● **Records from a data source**
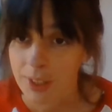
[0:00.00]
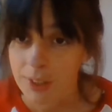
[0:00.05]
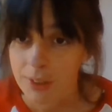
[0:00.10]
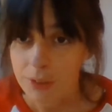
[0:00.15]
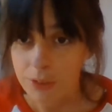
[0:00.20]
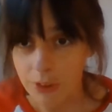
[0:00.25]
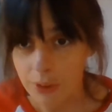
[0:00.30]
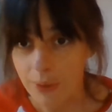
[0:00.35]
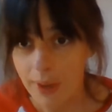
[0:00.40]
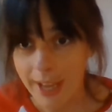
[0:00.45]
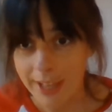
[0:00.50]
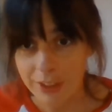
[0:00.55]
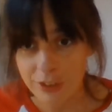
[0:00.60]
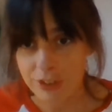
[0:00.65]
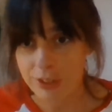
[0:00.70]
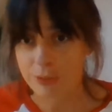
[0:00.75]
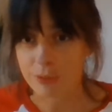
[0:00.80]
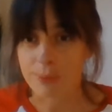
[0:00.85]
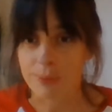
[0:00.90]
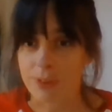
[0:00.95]
So
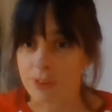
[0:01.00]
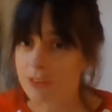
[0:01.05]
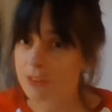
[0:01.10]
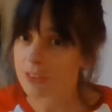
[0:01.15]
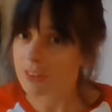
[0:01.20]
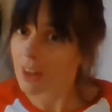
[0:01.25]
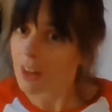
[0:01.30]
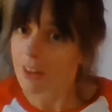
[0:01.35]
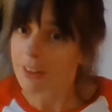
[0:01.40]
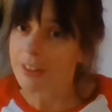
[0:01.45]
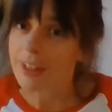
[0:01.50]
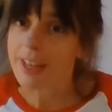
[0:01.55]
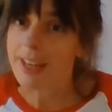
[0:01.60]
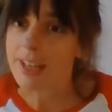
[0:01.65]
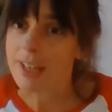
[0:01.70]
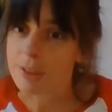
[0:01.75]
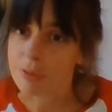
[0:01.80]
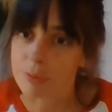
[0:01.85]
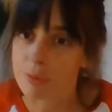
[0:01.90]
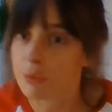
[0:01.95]
energy from the sun
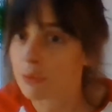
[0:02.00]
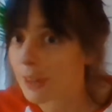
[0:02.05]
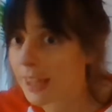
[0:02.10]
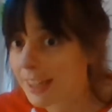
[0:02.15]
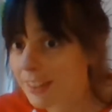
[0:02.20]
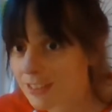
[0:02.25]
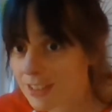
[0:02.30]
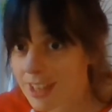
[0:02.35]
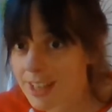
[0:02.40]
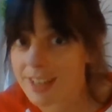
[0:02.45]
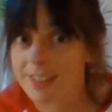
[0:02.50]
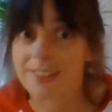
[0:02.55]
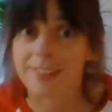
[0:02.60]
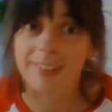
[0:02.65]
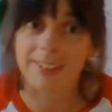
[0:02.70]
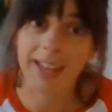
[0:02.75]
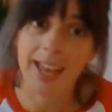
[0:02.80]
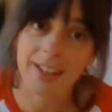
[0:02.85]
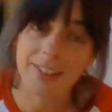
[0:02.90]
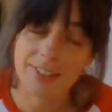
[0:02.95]
is reflected,
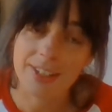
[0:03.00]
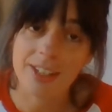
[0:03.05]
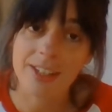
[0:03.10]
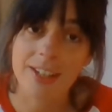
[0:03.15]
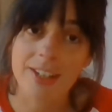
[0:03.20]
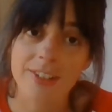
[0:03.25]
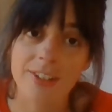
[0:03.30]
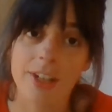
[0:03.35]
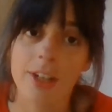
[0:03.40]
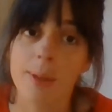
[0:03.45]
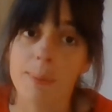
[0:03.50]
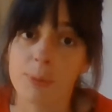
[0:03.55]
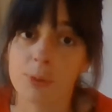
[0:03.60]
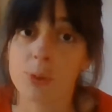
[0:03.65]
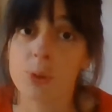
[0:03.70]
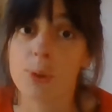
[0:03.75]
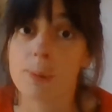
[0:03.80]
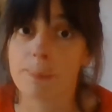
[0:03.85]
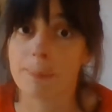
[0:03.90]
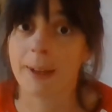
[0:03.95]
scattered and
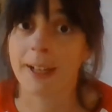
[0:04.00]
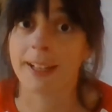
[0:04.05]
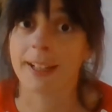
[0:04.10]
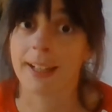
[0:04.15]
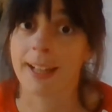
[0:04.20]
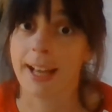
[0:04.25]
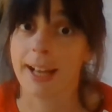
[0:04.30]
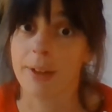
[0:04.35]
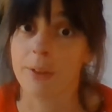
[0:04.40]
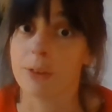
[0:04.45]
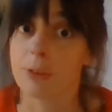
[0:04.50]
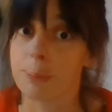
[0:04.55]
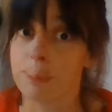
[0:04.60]
absorbed by clouds,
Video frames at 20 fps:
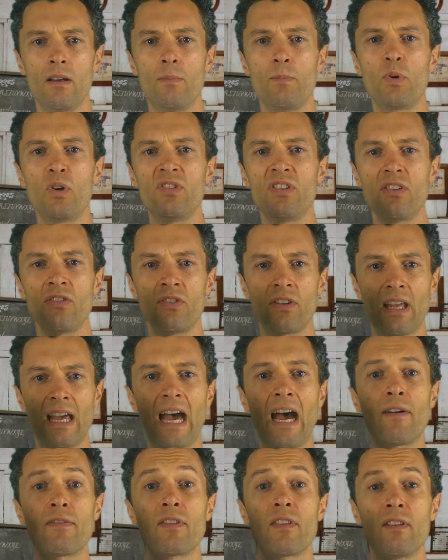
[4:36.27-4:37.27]
position
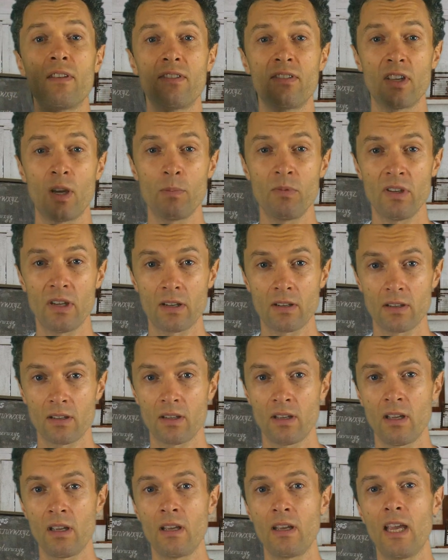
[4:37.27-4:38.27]
after the subject.
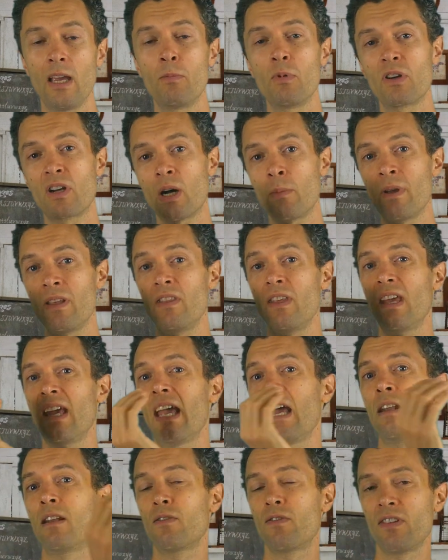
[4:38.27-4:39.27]
It would come in the
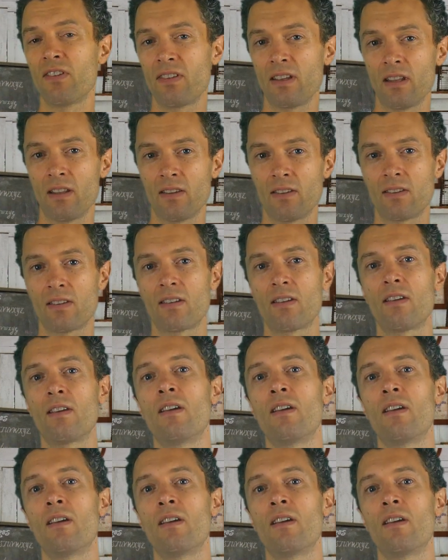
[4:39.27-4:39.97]
end of the sentence.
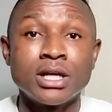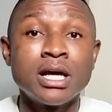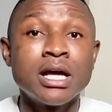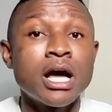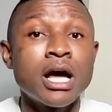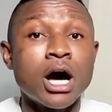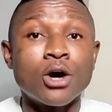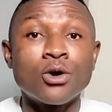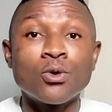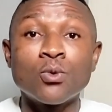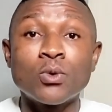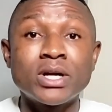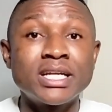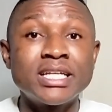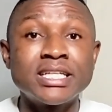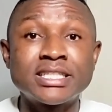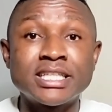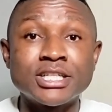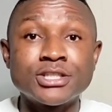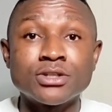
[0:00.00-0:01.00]
I don't want any
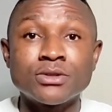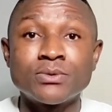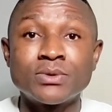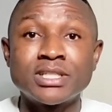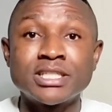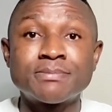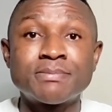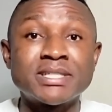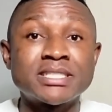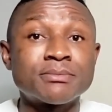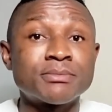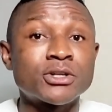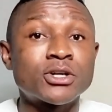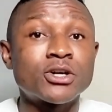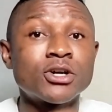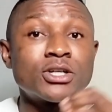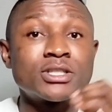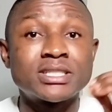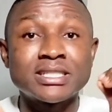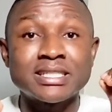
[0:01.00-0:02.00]
tension with this person
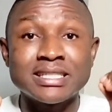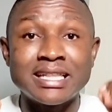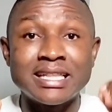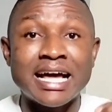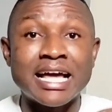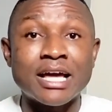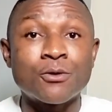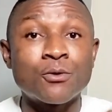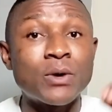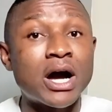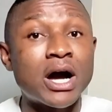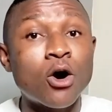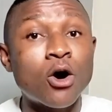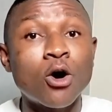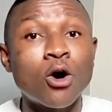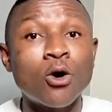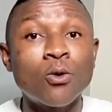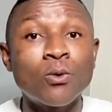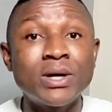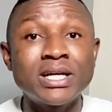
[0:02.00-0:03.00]
because like we are
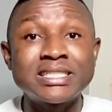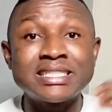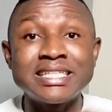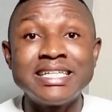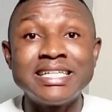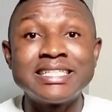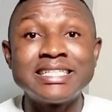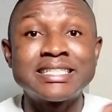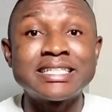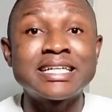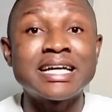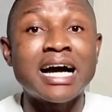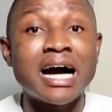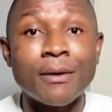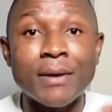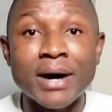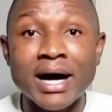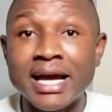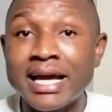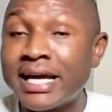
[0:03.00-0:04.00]
always eating
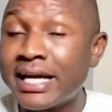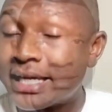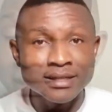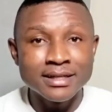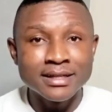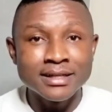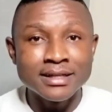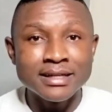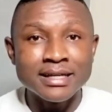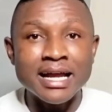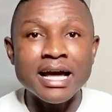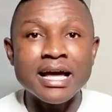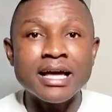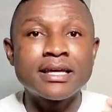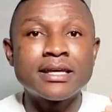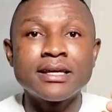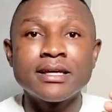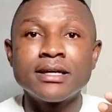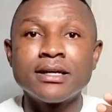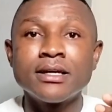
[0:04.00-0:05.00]
our head. Like
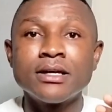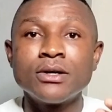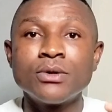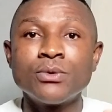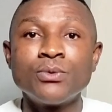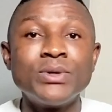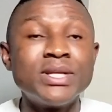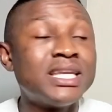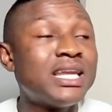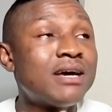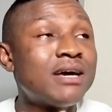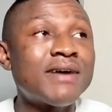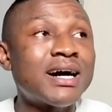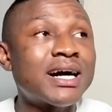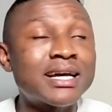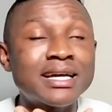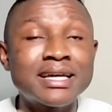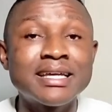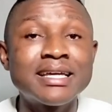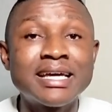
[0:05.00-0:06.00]
we
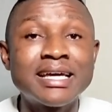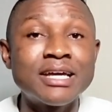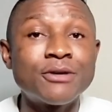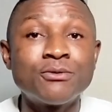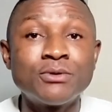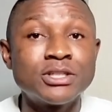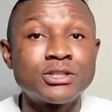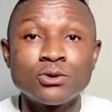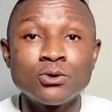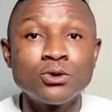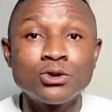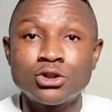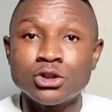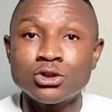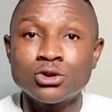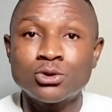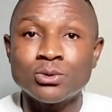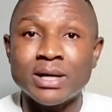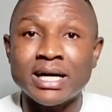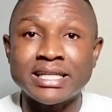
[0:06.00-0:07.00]
never get resolution
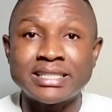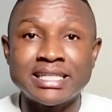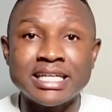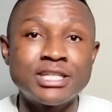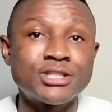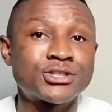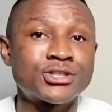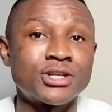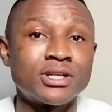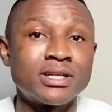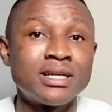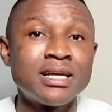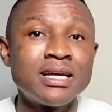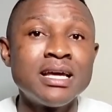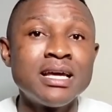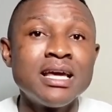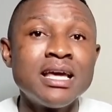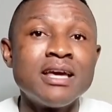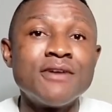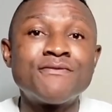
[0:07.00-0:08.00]
to our tension.
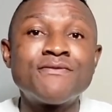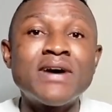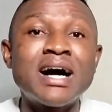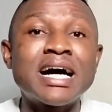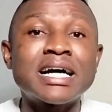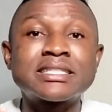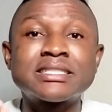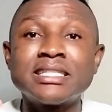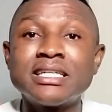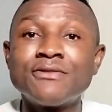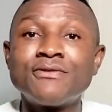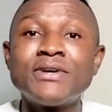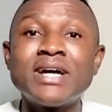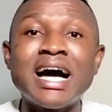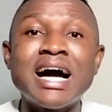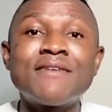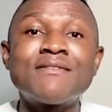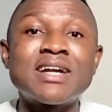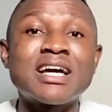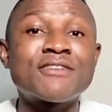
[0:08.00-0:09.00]
In fact, if you
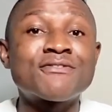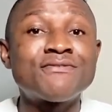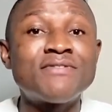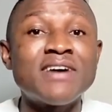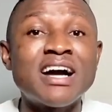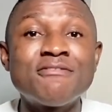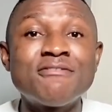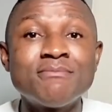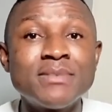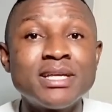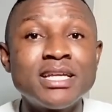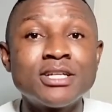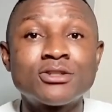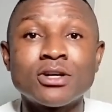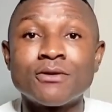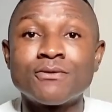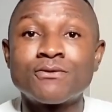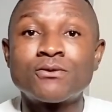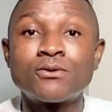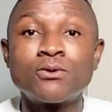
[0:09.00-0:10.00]
have like 5 minutes
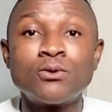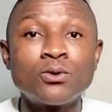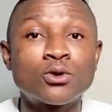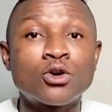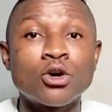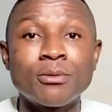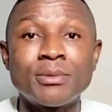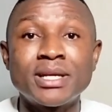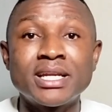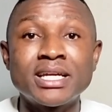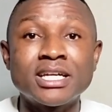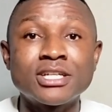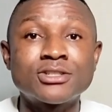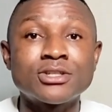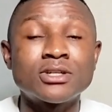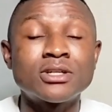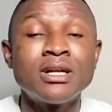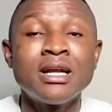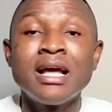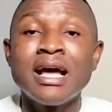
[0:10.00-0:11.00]
of good
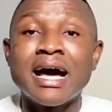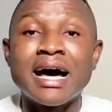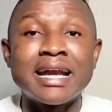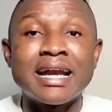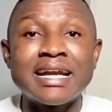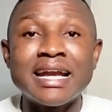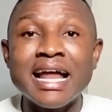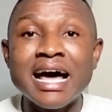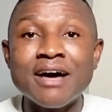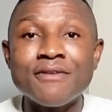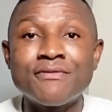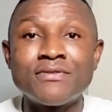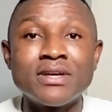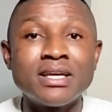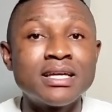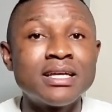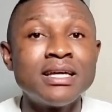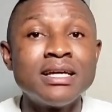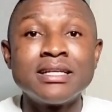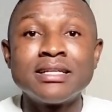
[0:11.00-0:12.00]
communication and
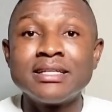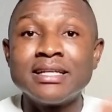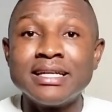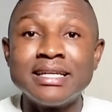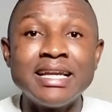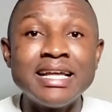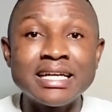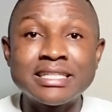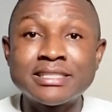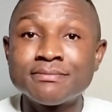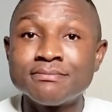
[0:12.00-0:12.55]
laughing, the next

● **ACTION ITEM**
Keep every word of the records and none of the pictures when you print them again.

● **ANSWER TO THIS PROBLEM**
[0:00.00]
[0:00.05]
[0:00.10]
[0:00.15]
[0:00.20]
[0:00.25]
[0:00.30]
[0:00.35]
[0:00.40]
[0:00.45]
[0:00.50]
[0:00.55]
[0:00.60]
[0:00.65]
[0:00.70]
[0:00.75]
[0:00.80]
[0:00.85]
[0:00.90]
[0:00.95]
So
[0:01.00]
[0:01.05]
[0:01.10]
[0:01.15]
[0:01.20]
[0:01.25]
[0:01.30]
[0:01.35]
[0:01.40]
[0:01.45]
[0:01.50]
[0:01.55]
[0:01.60]
[0:01.65]
[0:01.70]
[0:01.75]
[0:01.80]
[0:01.85]
[0:01.90]
[0:01.95]
energy from the sun
[0:02.00]
[0:02.05]
[0:02.10]
[0:02.15]
[0:02.20]
[0:02.25]
[0:02.30]
[0:02.35]
[0:02.40]
[0:02.45]
[0:02.50]
[0:02.55]
[0:02.60]
[0:02.65]
[0:02.70]
[0:02.75]
[0:02.80]
[0:02.85]
[0:02.90]
[0:02.95]
is reflected,
[0:03.00]
[0:03.05]
[0:03.10]
[0:03.15]
[0:03.20]
[0:03.25]
[0:03.30]
[0:03.35]
[0:03.40]
[0:03.45]
[0:03.50]
[0:03.55]
[0:03.60]
[0:03.65]
[0:03.70]
[0:03.75]
[0:03.80]
[0:03.85]
[0:03.90]
[0:03.95]
scattered and
[0:04.00]
[0:04.05]
[0:04.10]
[0:04.15]
[0:04.20]
[0:04.25]
[0:04.30]
[0:04.35]
[0:04.40]
[0:04.45]
[0:04.50]
[0:04.55]
[0:04.60]
absorbed by clouds,
Video frames at 20 fps:
[4:36.27-4:37.27]
position
[4:37.27-4:38.27]
after the subject.
[4:38.27-4:39.27]
It would come in the
[4:39.27-4:39.97]
end of the sentence.
[0:00.00-0:01.00]
I don't want any
[0:01.00-0:02.00]
tension with this person
[0:02.00-0:03.00]
because like we are
[0:03.00-0:04.00]
always eating
[0:04.00-0:05.00]
our head. Like
[0:05.00-0:06.00]
we
[0:06.00-0:07.00]
never get resolution
[0:07.00-0:08.00]
to our tension.
[0:08.00-0:09.00]
In fact, if you
[0:09.00-0:10.00]
have like 5 minutes
[0:10.00-0:11.00]
of good
[0:11.00-0:12.00]
communication and
[0:12.00-0:12.55]
laughing, the next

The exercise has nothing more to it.